→ **Work to complete**
Output the full listing below exactly as it reads, and skip anything that is a picture.

→ **Source material**
=== Section Start ===
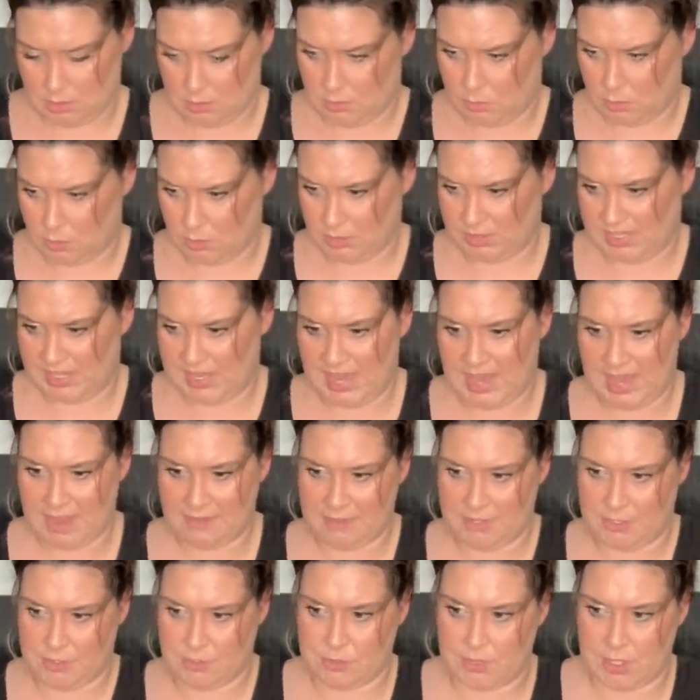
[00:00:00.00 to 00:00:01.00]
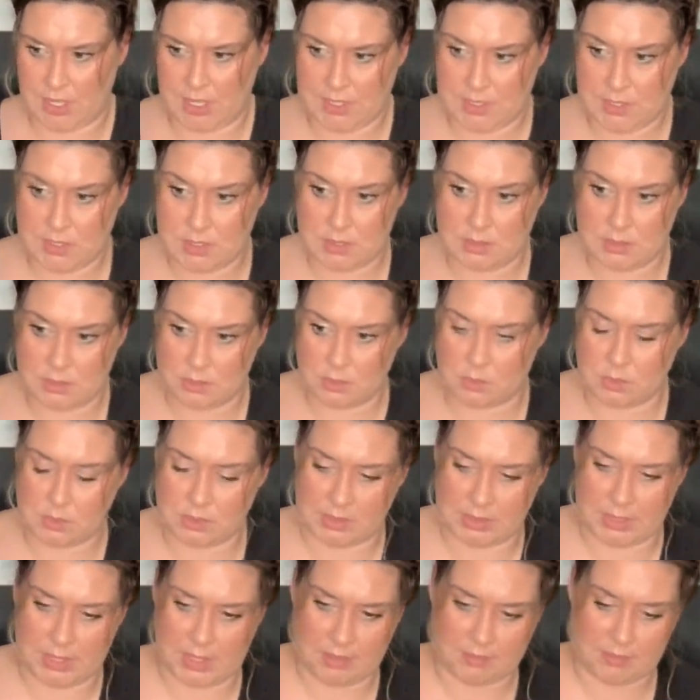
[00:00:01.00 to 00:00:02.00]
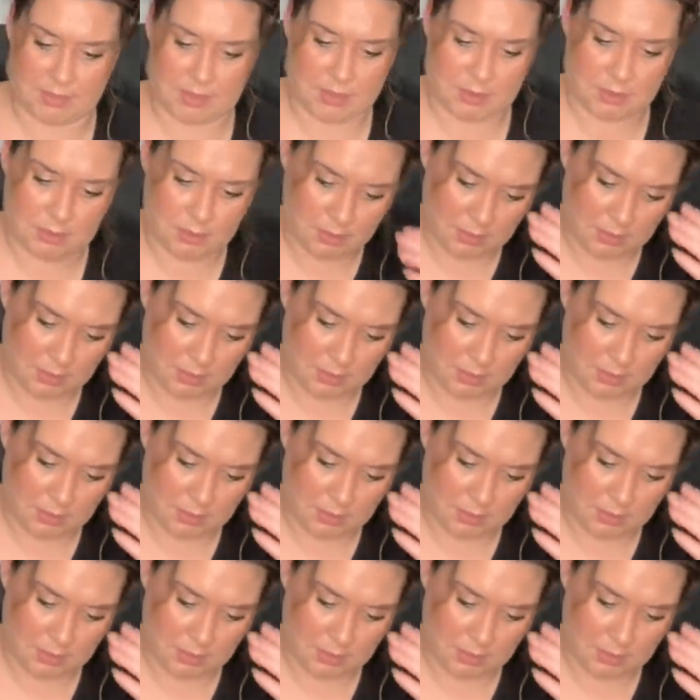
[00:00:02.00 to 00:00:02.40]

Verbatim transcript: really heavy dress, really heavy.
=== Section End ===
→ **Task solution**
[00:00:00.00 to 00:00:01.00]
[00:00:01.00 to 00:00:02.00]
[00:00:02.00 to 00:00:02.40]

Verbatim transcript: really heavy dress, really heavy.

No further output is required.